This prospectus summarizes material provisions of contracts and other documents
that we refer you to. Because the prospectus may not contain all the information
that you may find important, you should review the full text of these documents.
We have included copies of these documents as exhibits to our registration
statement.

               INCORPORATION OF INFORMATION WE FILE WITH THE SEC

    The SEC allows us to incorporate by reference the information we file with
them, which means:

    - incorporated documents are considered part of the prospectus;

    - we can disclose important information to you by referring you to those
      documents; and

    - information that we file with the SEC will automatically update and
      supersede this incorporated information.

    We incorporate by reference the documents listed below which were filed with
the SEC under the Exchange Act:

    - our annual report on Form 10-K for the year ended December 31, 1999, which
      is combined with the annual report on Form 10-K for Nevada Power;

    - Sierra Pacific Power Company's annual report on Form 10-K for the year
      ended December 31, 1999;

    - our current report on Form 8-K dated August 9, 1999 and the 8-K/A
      amendment thereto dated September 20, 1999;

    - our current report on Form 8-K dated April 14, 2000; and

    - our current report on Form 8-K dated April 21, 2000.

    We also incorporate by reference each of the following documents that we
will file with the SEC after the date of this prospectus until this offering is
completed or after the date of this initial registration statement and before
effectiveness of the registration statement:

    - reports filed under Sections 13(a) and (c) of the Exchange Act;

    - definitive proxy or information statements filed under Section 14 of the
      Exchange Act in connection with any subsequent stockholders' meeting; and

    - any reports filed under Section 15(d) of the Exchange Act.

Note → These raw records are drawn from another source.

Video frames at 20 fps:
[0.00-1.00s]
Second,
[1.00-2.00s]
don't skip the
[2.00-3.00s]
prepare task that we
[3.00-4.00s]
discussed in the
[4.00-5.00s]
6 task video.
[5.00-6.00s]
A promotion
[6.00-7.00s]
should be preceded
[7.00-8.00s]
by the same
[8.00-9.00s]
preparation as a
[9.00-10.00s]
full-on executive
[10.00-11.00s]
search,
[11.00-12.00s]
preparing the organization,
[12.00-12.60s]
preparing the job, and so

    You should rely only on information contained or incorporated by reference
in this prospectus. We have not authorized any other person to provide you with
different information. If anyone provides you with different or inconsistent
information, you should not rely on it. We are not making an offer to sell these
securities in any jurisdiction where the offer or sale is not permitted.

                                       30
<PAGE>
    You should assume that the information appearing in this prospectus is
accurate as of the date of this prospectus only. Our business, financial
condition and results of operations may have changed since that date.

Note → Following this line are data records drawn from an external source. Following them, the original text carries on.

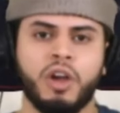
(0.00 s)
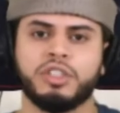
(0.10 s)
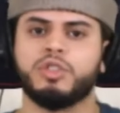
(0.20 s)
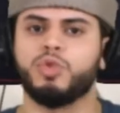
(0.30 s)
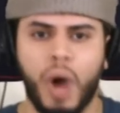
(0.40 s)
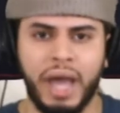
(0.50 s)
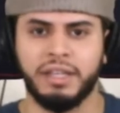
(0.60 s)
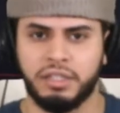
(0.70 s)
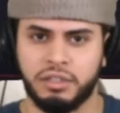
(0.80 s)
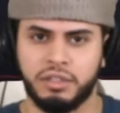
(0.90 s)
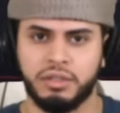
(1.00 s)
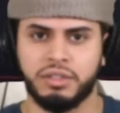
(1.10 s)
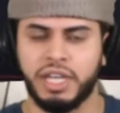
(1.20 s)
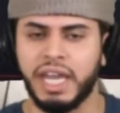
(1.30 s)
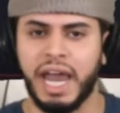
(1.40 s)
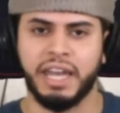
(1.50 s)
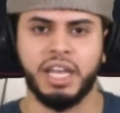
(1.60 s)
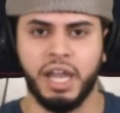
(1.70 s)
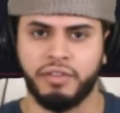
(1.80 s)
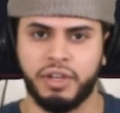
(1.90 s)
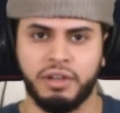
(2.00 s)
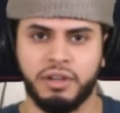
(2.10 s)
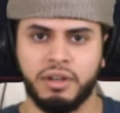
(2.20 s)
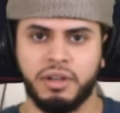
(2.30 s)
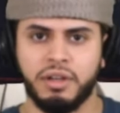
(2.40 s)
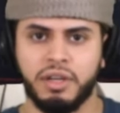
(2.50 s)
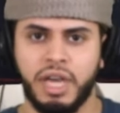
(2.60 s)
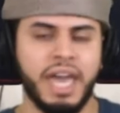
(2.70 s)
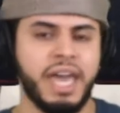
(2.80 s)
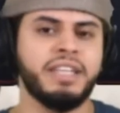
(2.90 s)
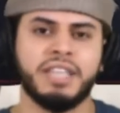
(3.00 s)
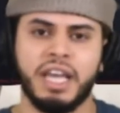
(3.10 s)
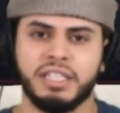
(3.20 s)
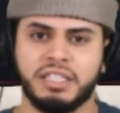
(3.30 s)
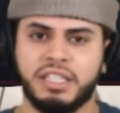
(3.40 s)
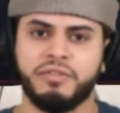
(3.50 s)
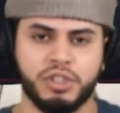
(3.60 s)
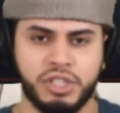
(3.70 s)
lost twice to Gennady Golovkin, and he tested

    You may request a copy of any filings referred to above (excluding
exhibits), at no cost, by contacting us at the following address: Assistant
Treasurer, Sierra Pacific Resources, P.O. Box 30150 (6100 Neil Road), Reno
Nevada 89520-3150, Telephone: (775) 834-4358.

                                 LEGAL OPINIONS

    Unless otherwise indicated in the applicable prospectus supplement, certain
legal matters will be passed upon for Sierra Pacific and the trusts by Choate,
Hall & Stewart (a partnership including professional corporations), Boston,
Massachusetts, counsel to Sierra Pacific, and for the trusts and Sierra Pacific
by Richards, Layton & Finger, P.A., Wilmington, Delaware, special Delaware
counsel to the trusts and Sierra Pacific. Matters of local law will be passed
upon as to the State of Nevada by Woodburn and Wedge, Reno, Nevada. Legal
matters in connection with the offered securities will be passed upon for the
underwriter(s), dealer(s) or agent(s) by Thelen Reid & Priest LLP. Choate, Hall
& Stewart and Thelen Reid & Priest LLP will rely on the opinion of Woodburn and
Wedge, Reno, Nevada, as to matters of Nevada law. Thelen Reid & Priest LLP
represents Sierra Pacific Resources and its utility subsidiaries in connection
with certain federal tax matters.

                                    EXPERTS

    The consolidated financial statements of Sierra Pacific Resources, the
financial statements of Nevada Power Company, the consolidated financial
statements of Sierra Pacific Power Company and the related financial statement
schedules incorporated in this prospectus supplement and accompanying prospectus
by reference from Sierra Pacific Resources', Nevada Power Company's and Sierra
Pacific Power Company's Annual Reports on Form 10-K for the year ended
December 31, 1999 have been audited by Deloitte & Touche LLP, independent
auditors, as stated in their reports, which are incorporated herein by
reference, and have been so incorporated in reliance upon the reports of such
firm given upon their authority as experts in accounting and auditing.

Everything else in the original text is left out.